• _Dataset entries_
------------------------------
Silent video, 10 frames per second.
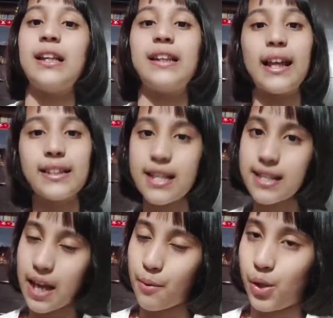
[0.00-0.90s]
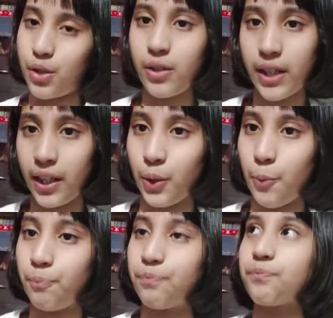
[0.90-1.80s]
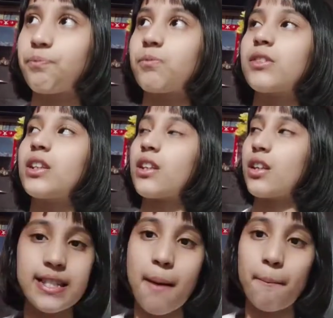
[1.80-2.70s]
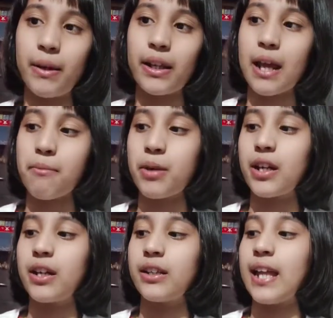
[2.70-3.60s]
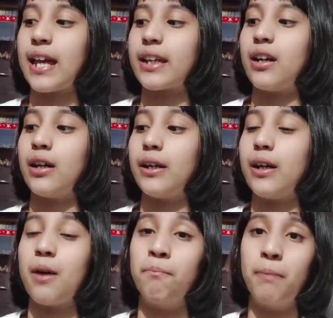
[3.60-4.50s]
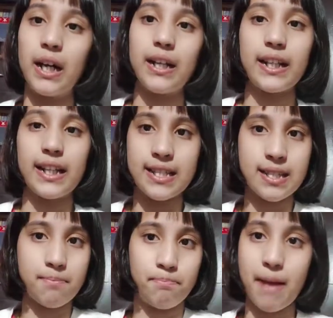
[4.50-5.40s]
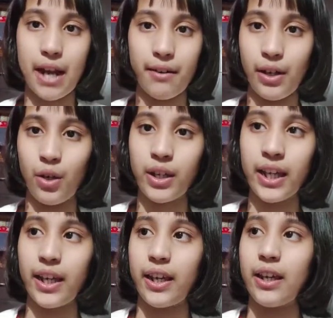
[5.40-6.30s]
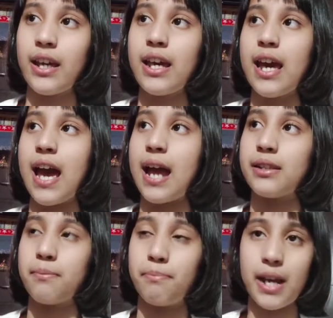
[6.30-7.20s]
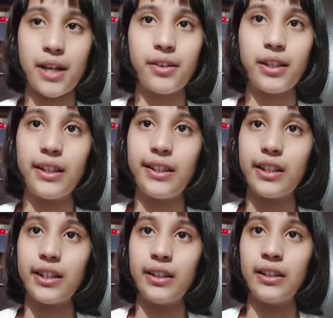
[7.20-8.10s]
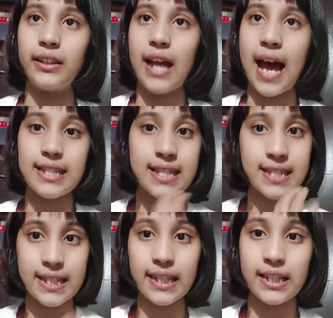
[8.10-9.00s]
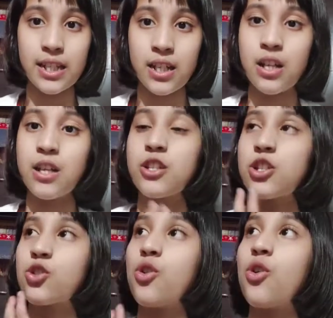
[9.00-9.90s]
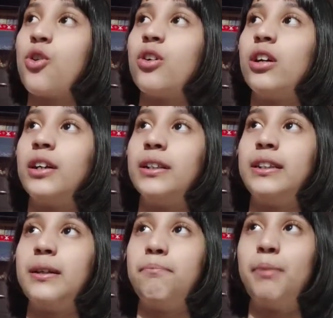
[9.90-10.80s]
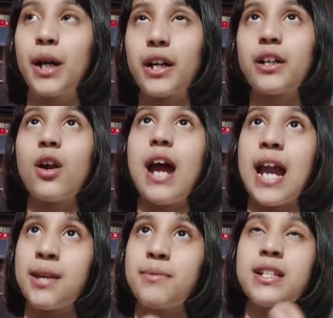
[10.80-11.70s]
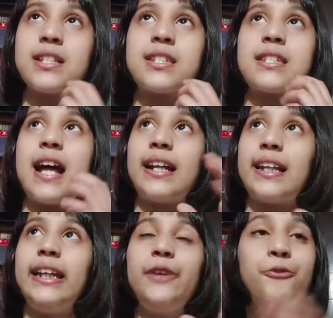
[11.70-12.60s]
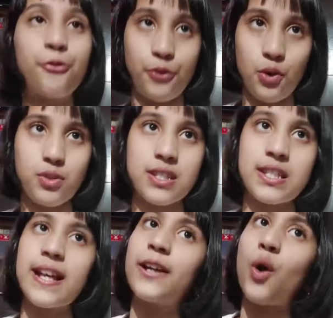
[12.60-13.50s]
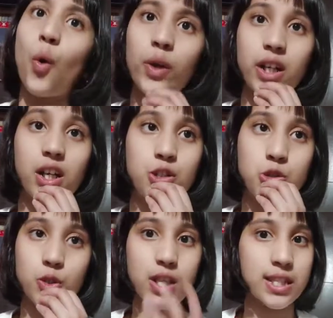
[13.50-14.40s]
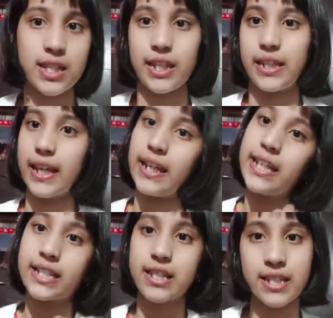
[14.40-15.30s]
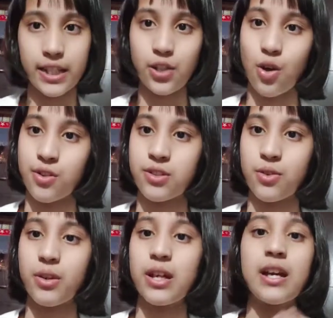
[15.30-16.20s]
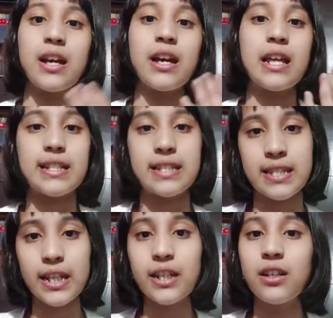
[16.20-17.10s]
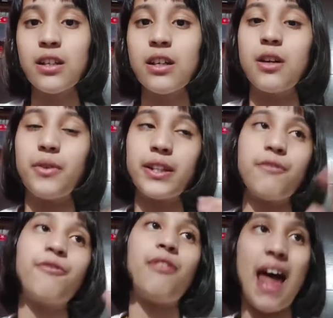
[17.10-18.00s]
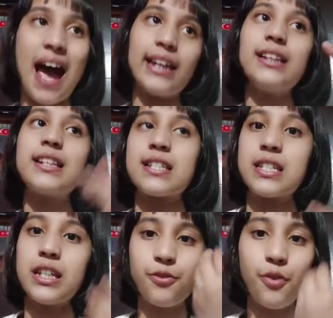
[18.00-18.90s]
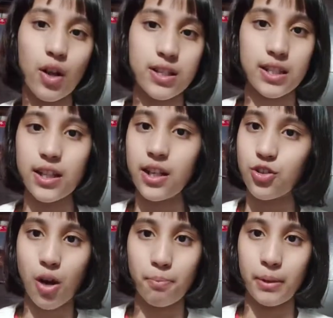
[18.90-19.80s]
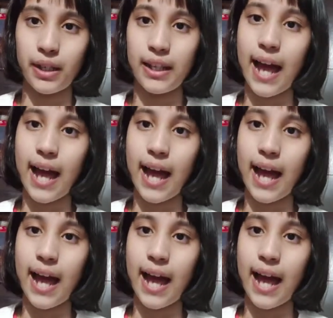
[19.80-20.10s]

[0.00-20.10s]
Like this I want to tell you. Example can be done like a bird eats a berry, okay, and the berry has a seed. So the bird or animals that eat fruits, they don't throw the seed, they eat the seed also. And the seed, when they fly, the seed falls in the drop in.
------------------------------
• _Instructions to follow_
From the first line to the last, write out the data exactly, omitting any pictures.

• _Exercise output_
Silent video, 10 frames per second.
[0.00-0.90s]
[0.90-1.80s]
[1.80-2.70s]
[2.70-3.60s]
[3.60-4.50s]
[4.50-5.40s]
[5.40-6.30s]
[6.30-7.20s]
[7.20-8.10s]
[8.10-9.00s]
[9.00-9.90s]
[9.90-10.80s]
[10.80-11.70s]
[11.70-12.60s]
[12.60-13.50s]
[13.50-14.40s]
[14.40-15.30s]
[15.30-16.20s]
[16.20-17.10s]
[17.10-18.00s]
[18.00-18.90s]
[18.90-19.80s]
[19.80-20.10s]

[0.00-20.10s]
Like this I want to tell you. Example can be done like a bird eats a berry, okay, and the berry has a seed. So the bird or animals that eat fruits, they don't throw the seed, they eat the seed also. And the seed, when they fly, the seed falls in the drop in.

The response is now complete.